Records supplied Start Marker

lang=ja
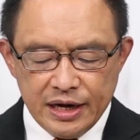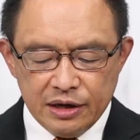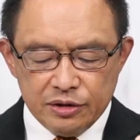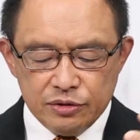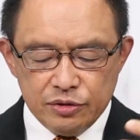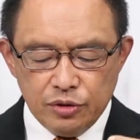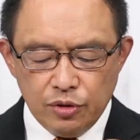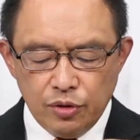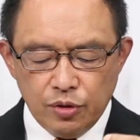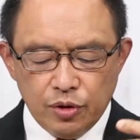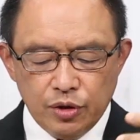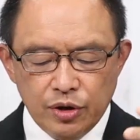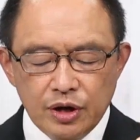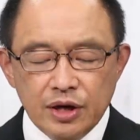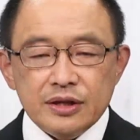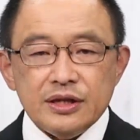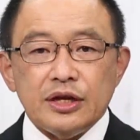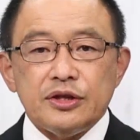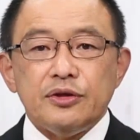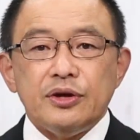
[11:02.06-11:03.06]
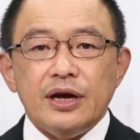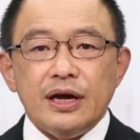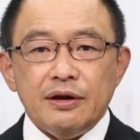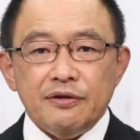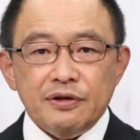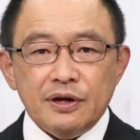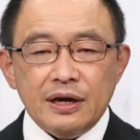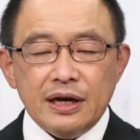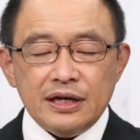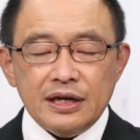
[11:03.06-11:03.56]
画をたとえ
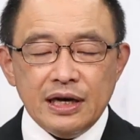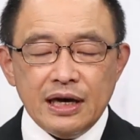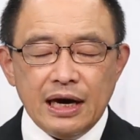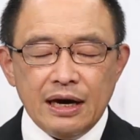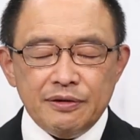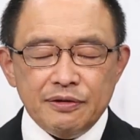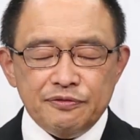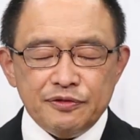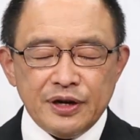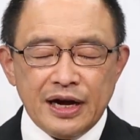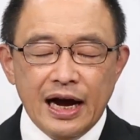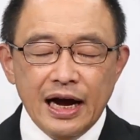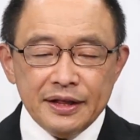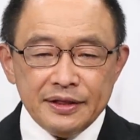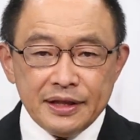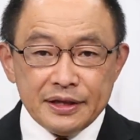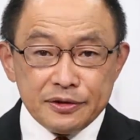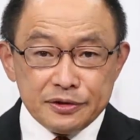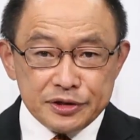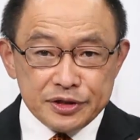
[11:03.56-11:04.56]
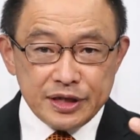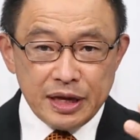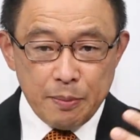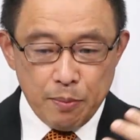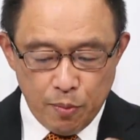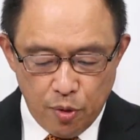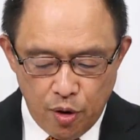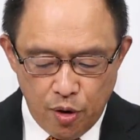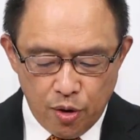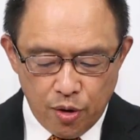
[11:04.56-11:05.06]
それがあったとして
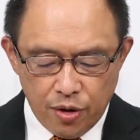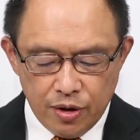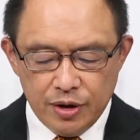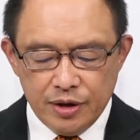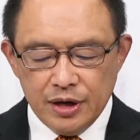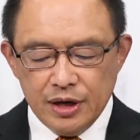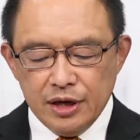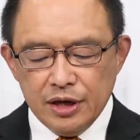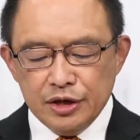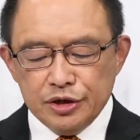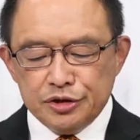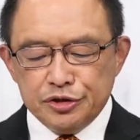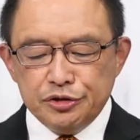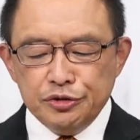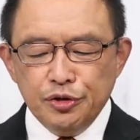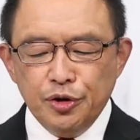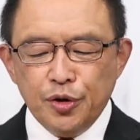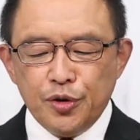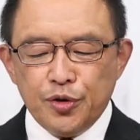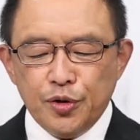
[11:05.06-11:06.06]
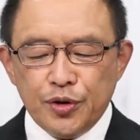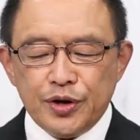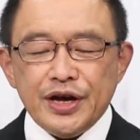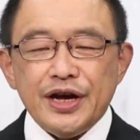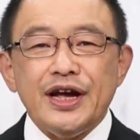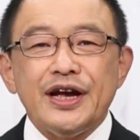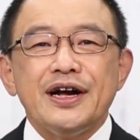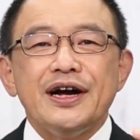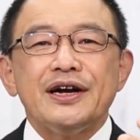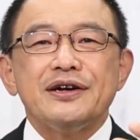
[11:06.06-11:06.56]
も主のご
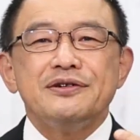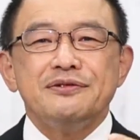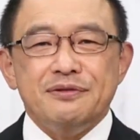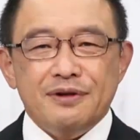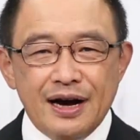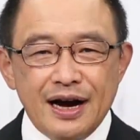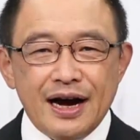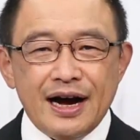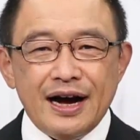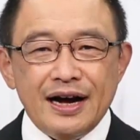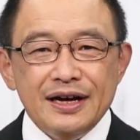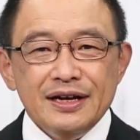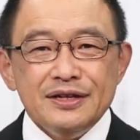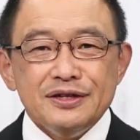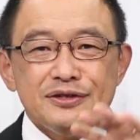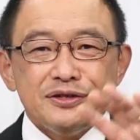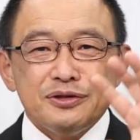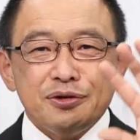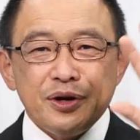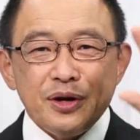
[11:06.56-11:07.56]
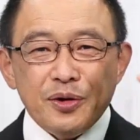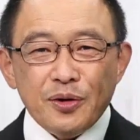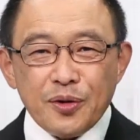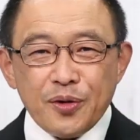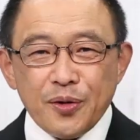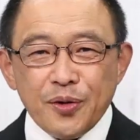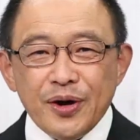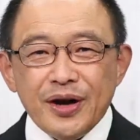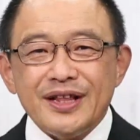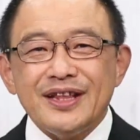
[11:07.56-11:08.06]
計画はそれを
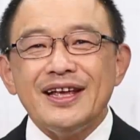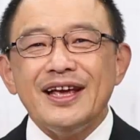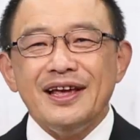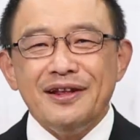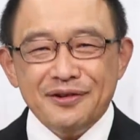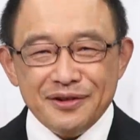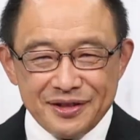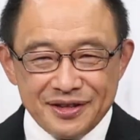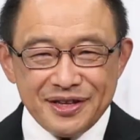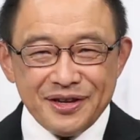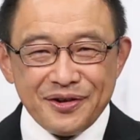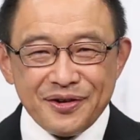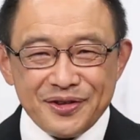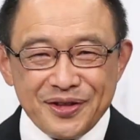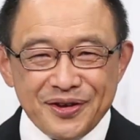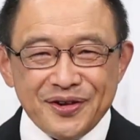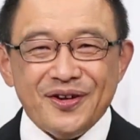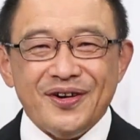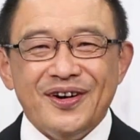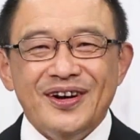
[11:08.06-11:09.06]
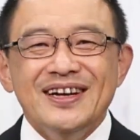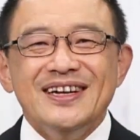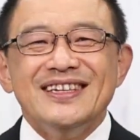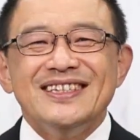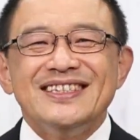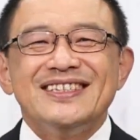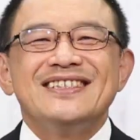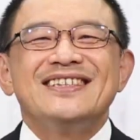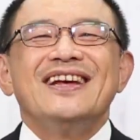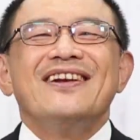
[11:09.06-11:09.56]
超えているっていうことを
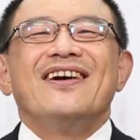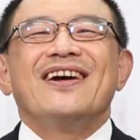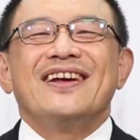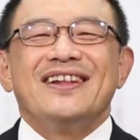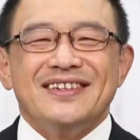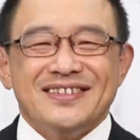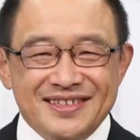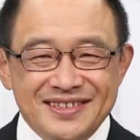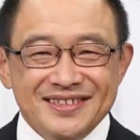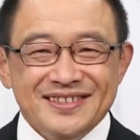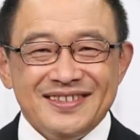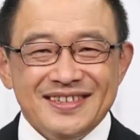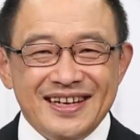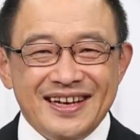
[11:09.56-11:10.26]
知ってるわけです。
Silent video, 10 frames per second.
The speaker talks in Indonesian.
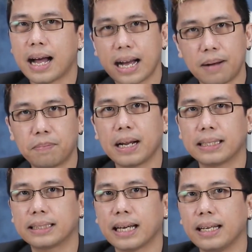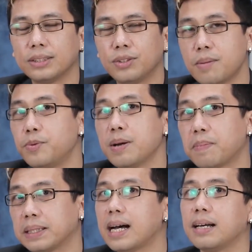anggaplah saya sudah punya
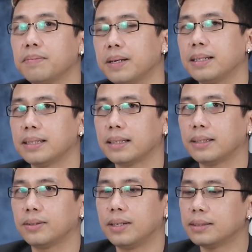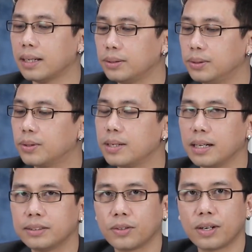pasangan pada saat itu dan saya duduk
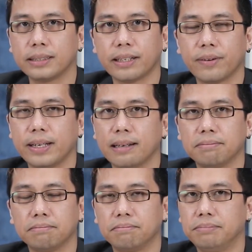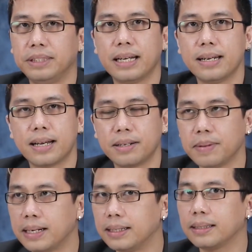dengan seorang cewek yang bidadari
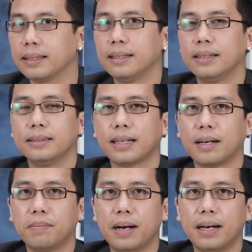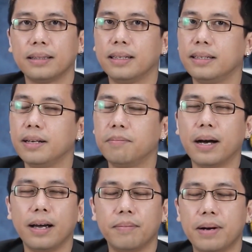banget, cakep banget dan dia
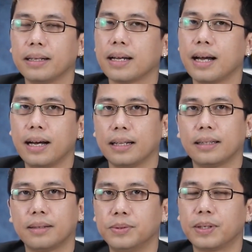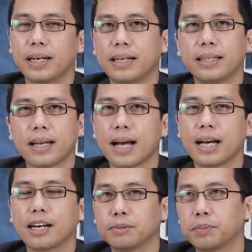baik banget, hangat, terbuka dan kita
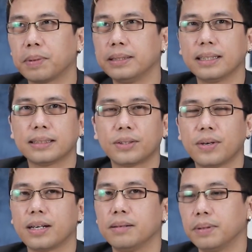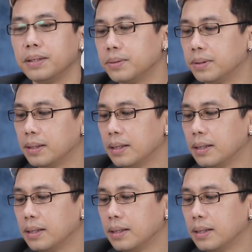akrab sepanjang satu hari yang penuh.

Records supplied End Marker

This exercise asks for an exact copy of the lines from the first one in the data through the line that contains "Silent video, 10 frames per second.", pictures excluded.

lang=ja
[11:02.06-11:03.06]
[11:03.06-11:03.56]
画をたとえ
[11:03.56-11:04.56]
[11:04.56-11:05.06]
それがあったとして
[11:05.06-11:06.06]
[11:06.06-11:06.56]
も主のご
[11:06.56-11:07.56]
[11:07.56-11:08.06]
計画はそれを
[11:08.06-11:09.06]
[11:09.06-11:09.56]
超えているっていうことを
[11:09.56-11:10.26]
知ってるわけです。
Silent video, 10 frames per second.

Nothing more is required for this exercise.